*** Materials provided Section Begins ***
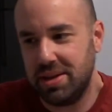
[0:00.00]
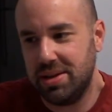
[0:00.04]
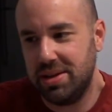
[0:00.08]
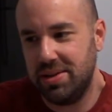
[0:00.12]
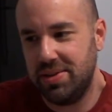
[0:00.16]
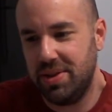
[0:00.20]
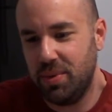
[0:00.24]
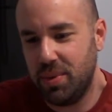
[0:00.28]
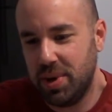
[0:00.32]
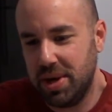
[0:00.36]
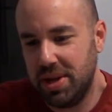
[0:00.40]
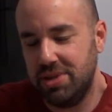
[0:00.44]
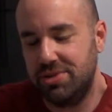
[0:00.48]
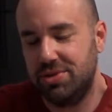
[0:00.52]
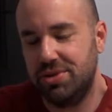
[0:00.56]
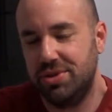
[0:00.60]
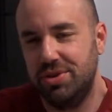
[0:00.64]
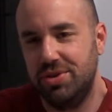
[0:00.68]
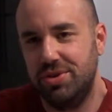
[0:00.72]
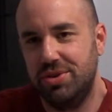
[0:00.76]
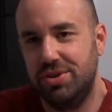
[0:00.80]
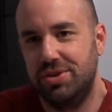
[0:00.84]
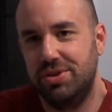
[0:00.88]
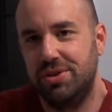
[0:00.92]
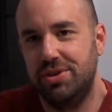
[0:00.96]
and they want to
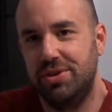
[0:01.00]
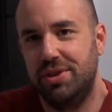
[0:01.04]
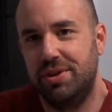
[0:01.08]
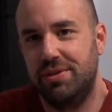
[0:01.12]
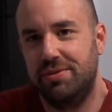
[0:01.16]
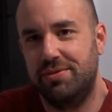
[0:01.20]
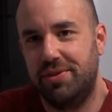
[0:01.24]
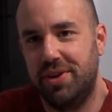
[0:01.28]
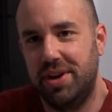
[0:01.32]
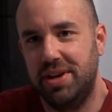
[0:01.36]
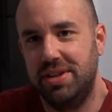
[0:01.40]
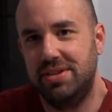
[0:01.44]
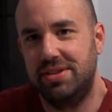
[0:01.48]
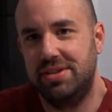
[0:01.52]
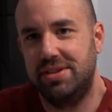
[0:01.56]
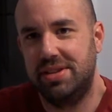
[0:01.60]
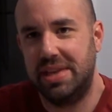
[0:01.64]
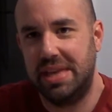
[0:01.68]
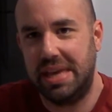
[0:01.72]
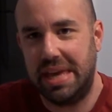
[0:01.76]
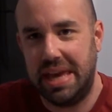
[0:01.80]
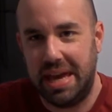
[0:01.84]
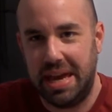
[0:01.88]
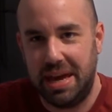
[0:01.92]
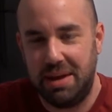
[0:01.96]
introduce their friends to the
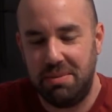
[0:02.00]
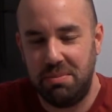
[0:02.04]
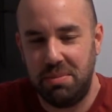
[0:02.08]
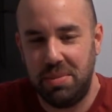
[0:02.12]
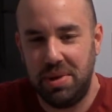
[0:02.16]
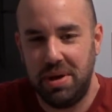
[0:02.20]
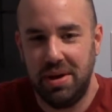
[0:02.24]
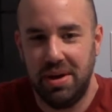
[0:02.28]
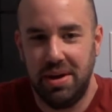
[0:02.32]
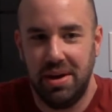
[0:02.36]
game,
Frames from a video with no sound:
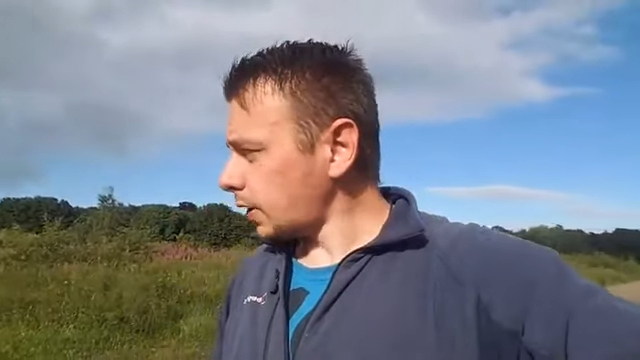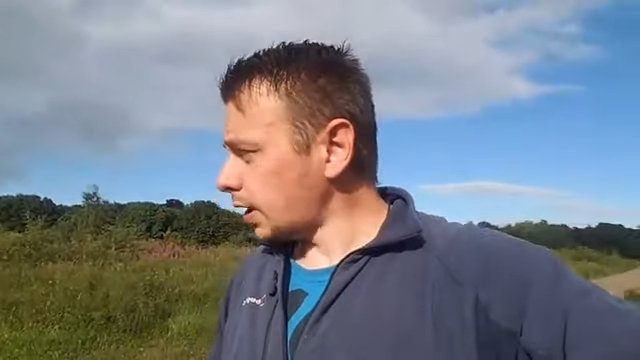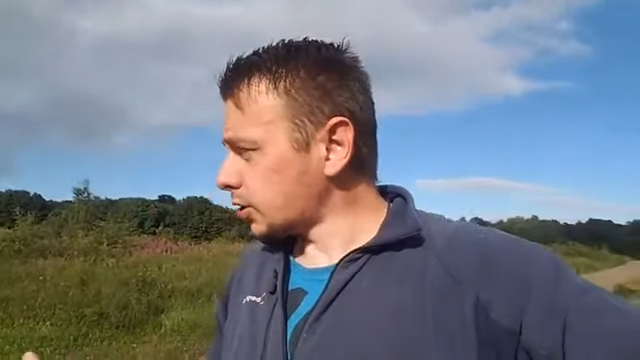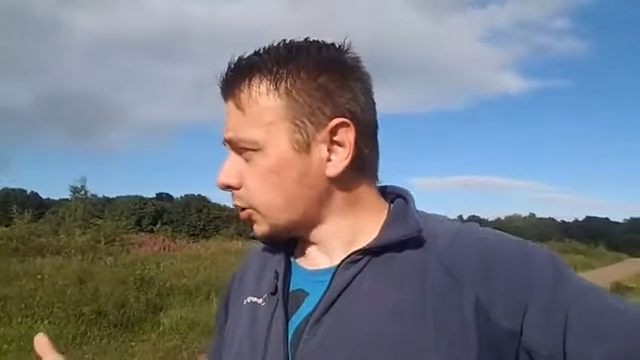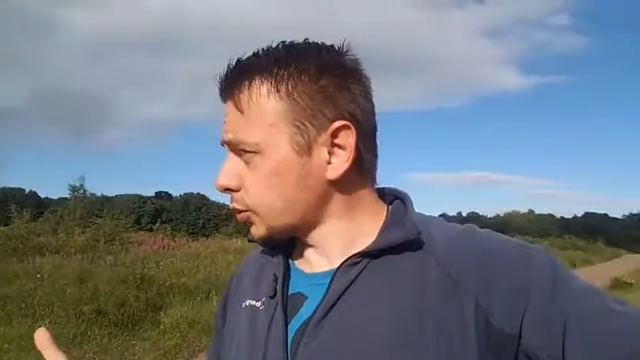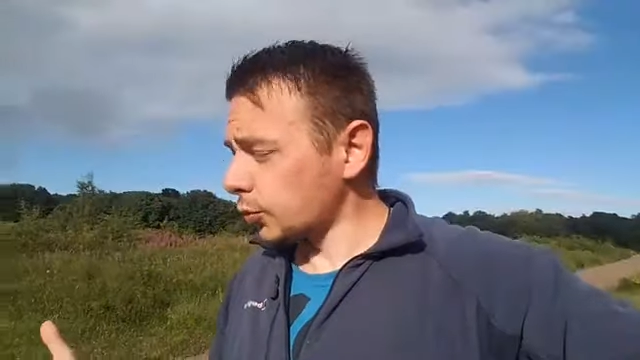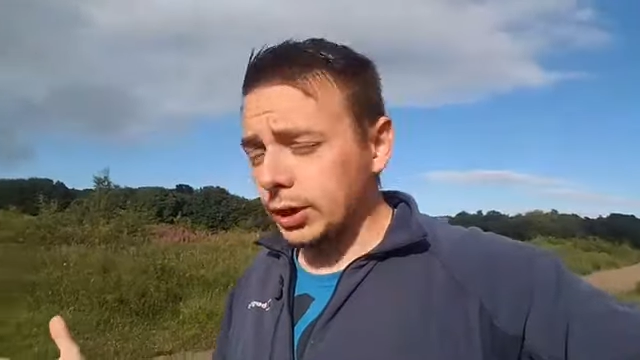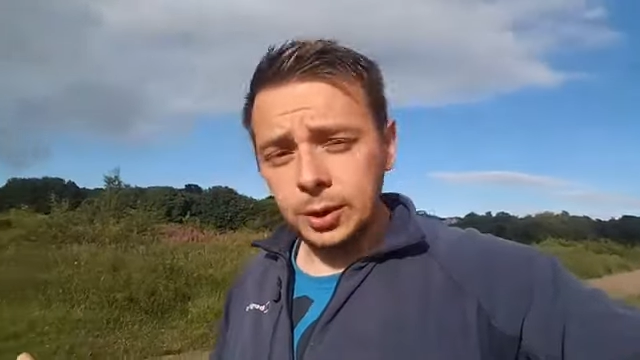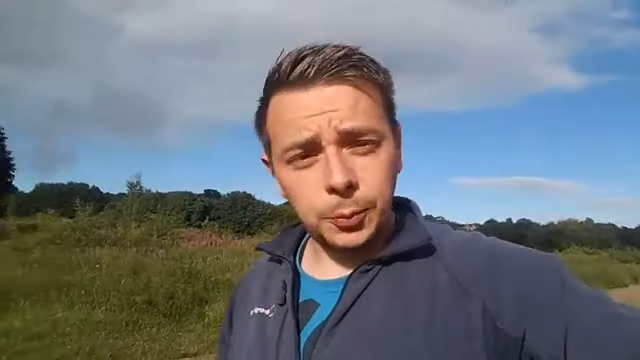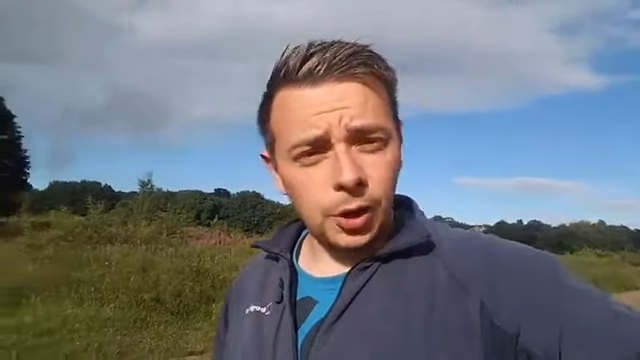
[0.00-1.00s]
it's also
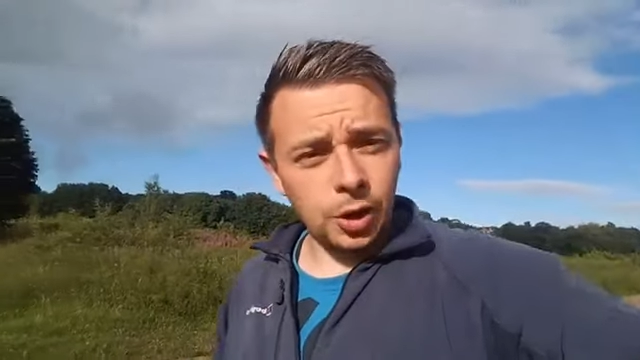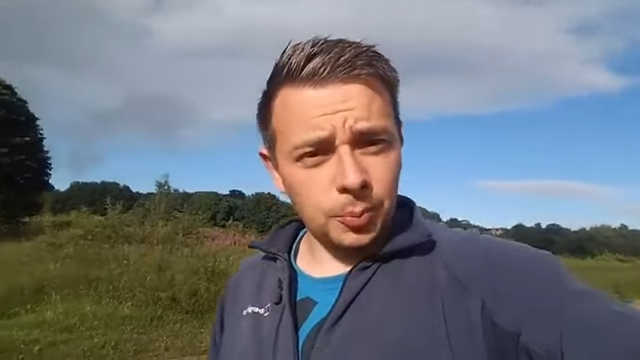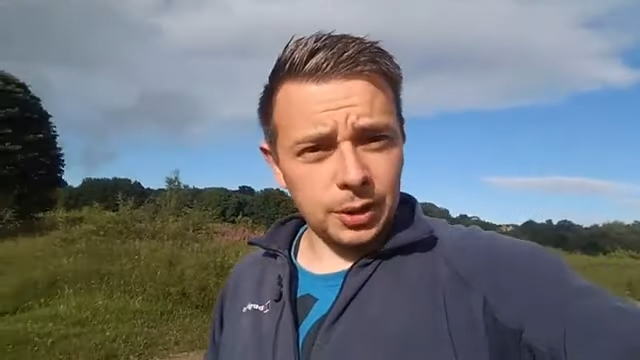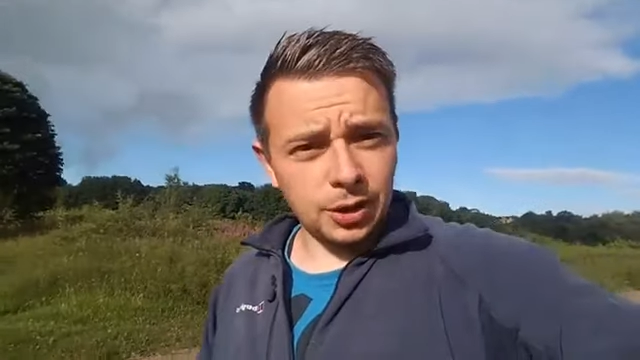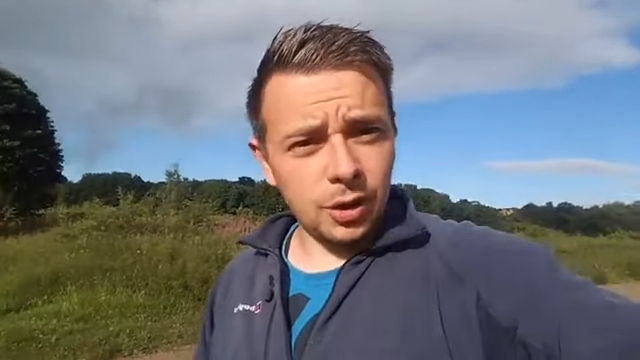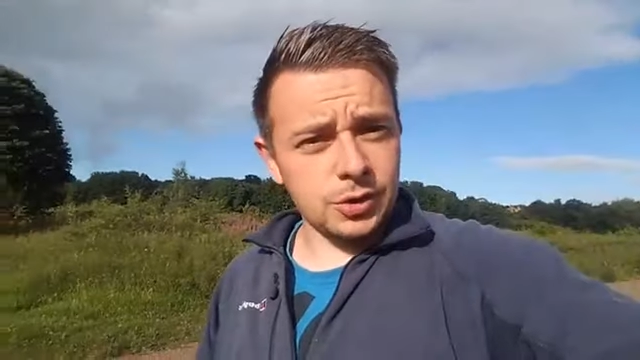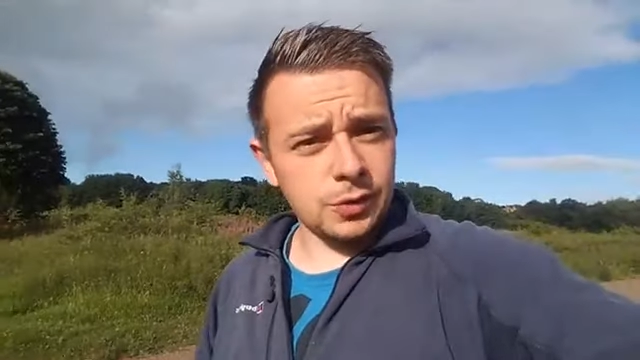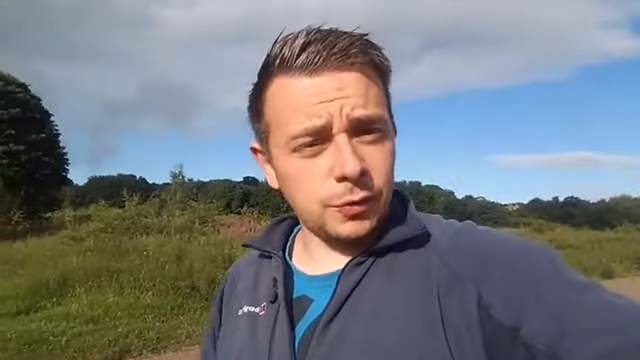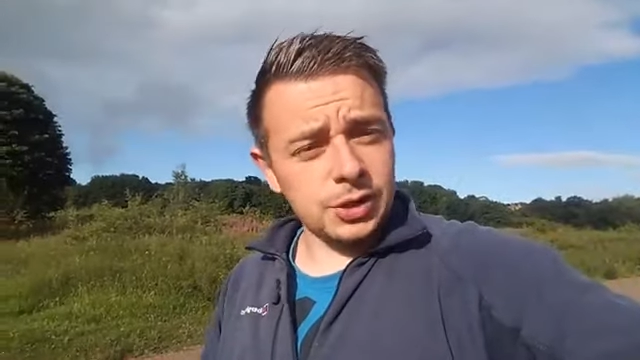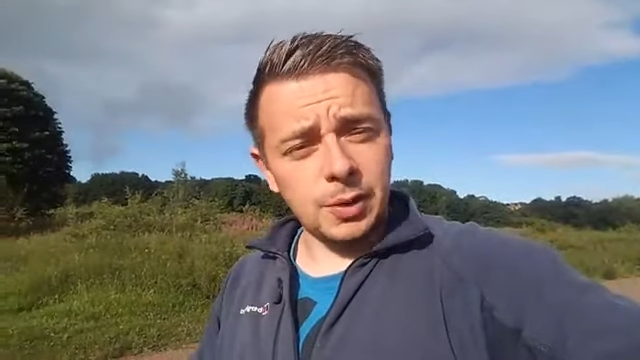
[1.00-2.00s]
really important because
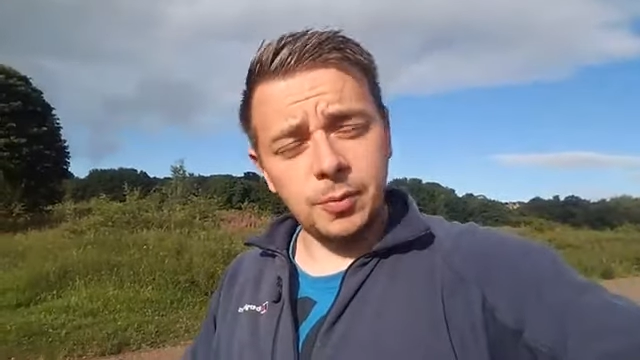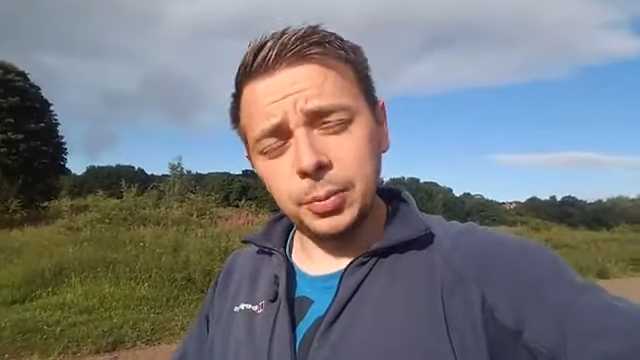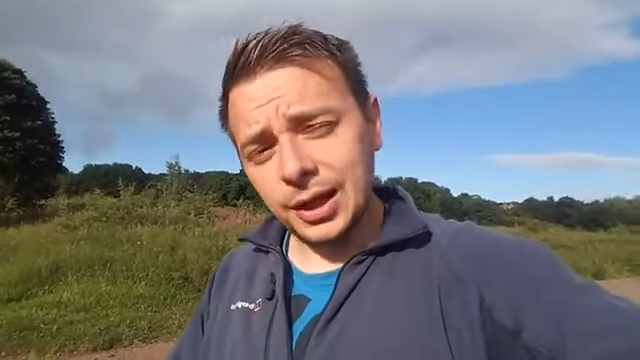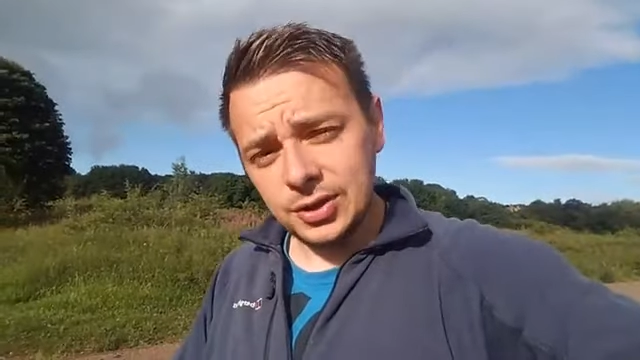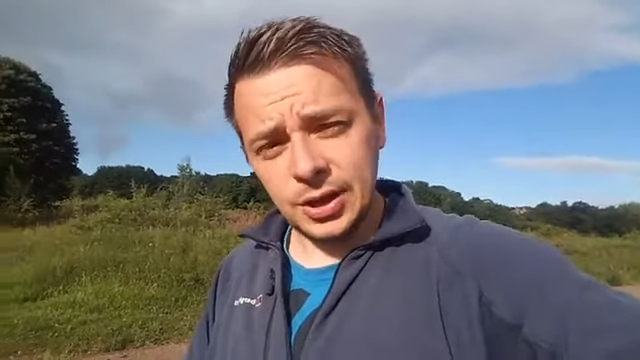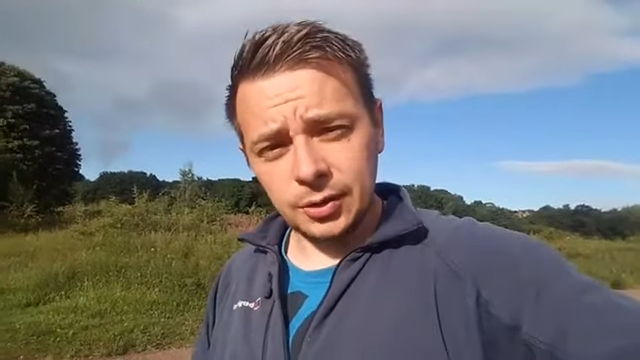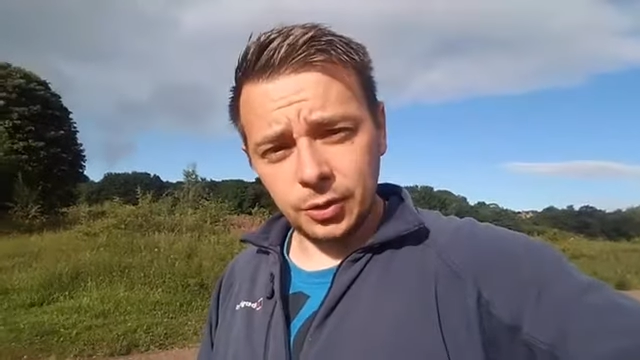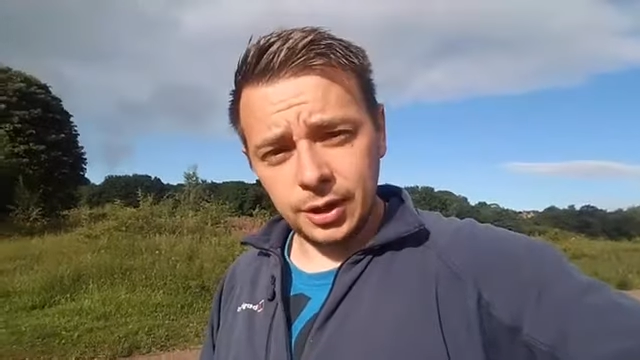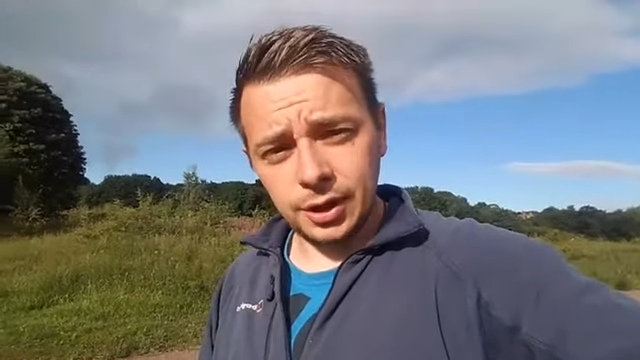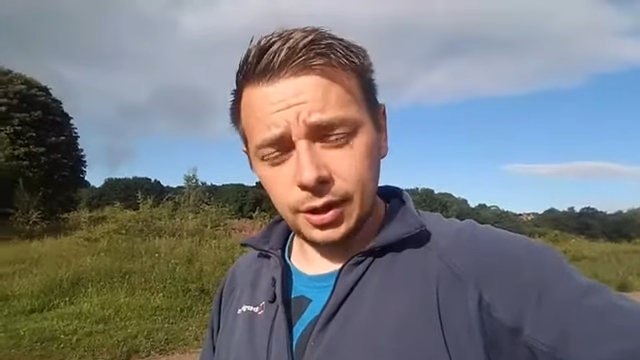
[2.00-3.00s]
of the type of plants that
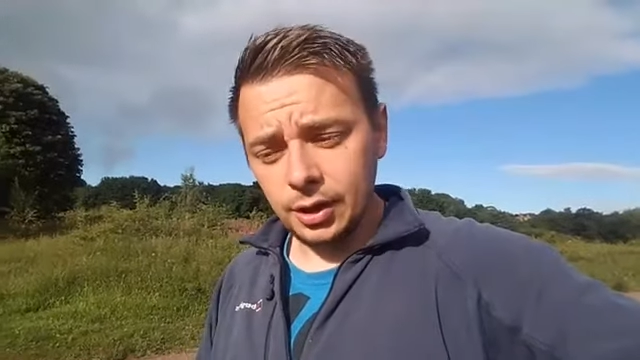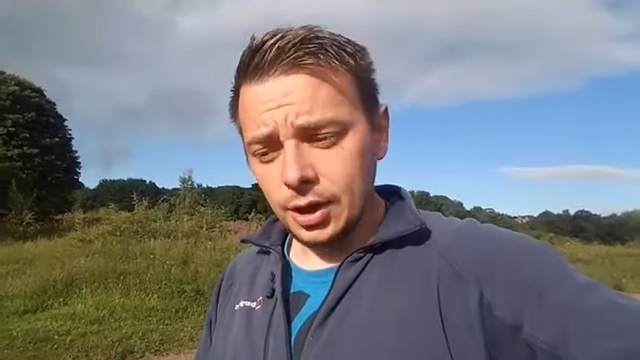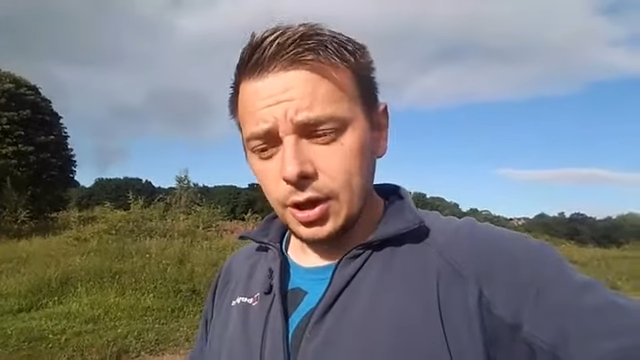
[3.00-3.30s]
grow here.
*** Materials provided Section Ends ***
Required action
Every line of the records above must reappear exactly, though the pictures must not.

Response box
[0:00.00]
[0:00.04]
[0:00.08]
[0:00.12]
[0:00.16]
[0:00.20]
[0:00.24]
[0:00.28]
[0:00.32]
[0:00.36]
[0:00.40]
[0:00.44]
[0:00.48]
[0:00.52]
[0:00.56]
[0:00.60]
[0:00.64]
[0:00.68]
[0:00.72]
[0:00.76]
[0:00.80]
[0:00.84]
[0:00.88]
[0:00.92]
[0:00.96]
and they want to
[0:01.00]
[0:01.04]
[0:01.08]
[0:01.12]
[0:01.16]
[0:01.20]
[0:01.24]
[0:01.28]
[0:01.32]
[0:01.36]
[0:01.40]
[0:01.44]
[0:01.48]
[0:01.52]
[0:01.56]
[0:01.60]
[0:01.64]
[0:01.68]
[0:01.72]
[0:01.76]
[0:01.80]
[0:01.84]
[0:01.88]
[0:01.92]
[0:01.96]
introduce their friends to the
[0:02.00]
[0:02.04]
[0:02.08]
[0:02.12]
[0:02.16]
[0:02.20]
[0:02.24]
[0:02.28]
[0:02.32]
[0:02.36]
game,
Frames from a video with no sound:
[0.00-1.00s]
it's also
[1.00-2.00s]
really important because
[2.00-3.00s]
of the type of plants that
[3.00-3.30s]
grow here.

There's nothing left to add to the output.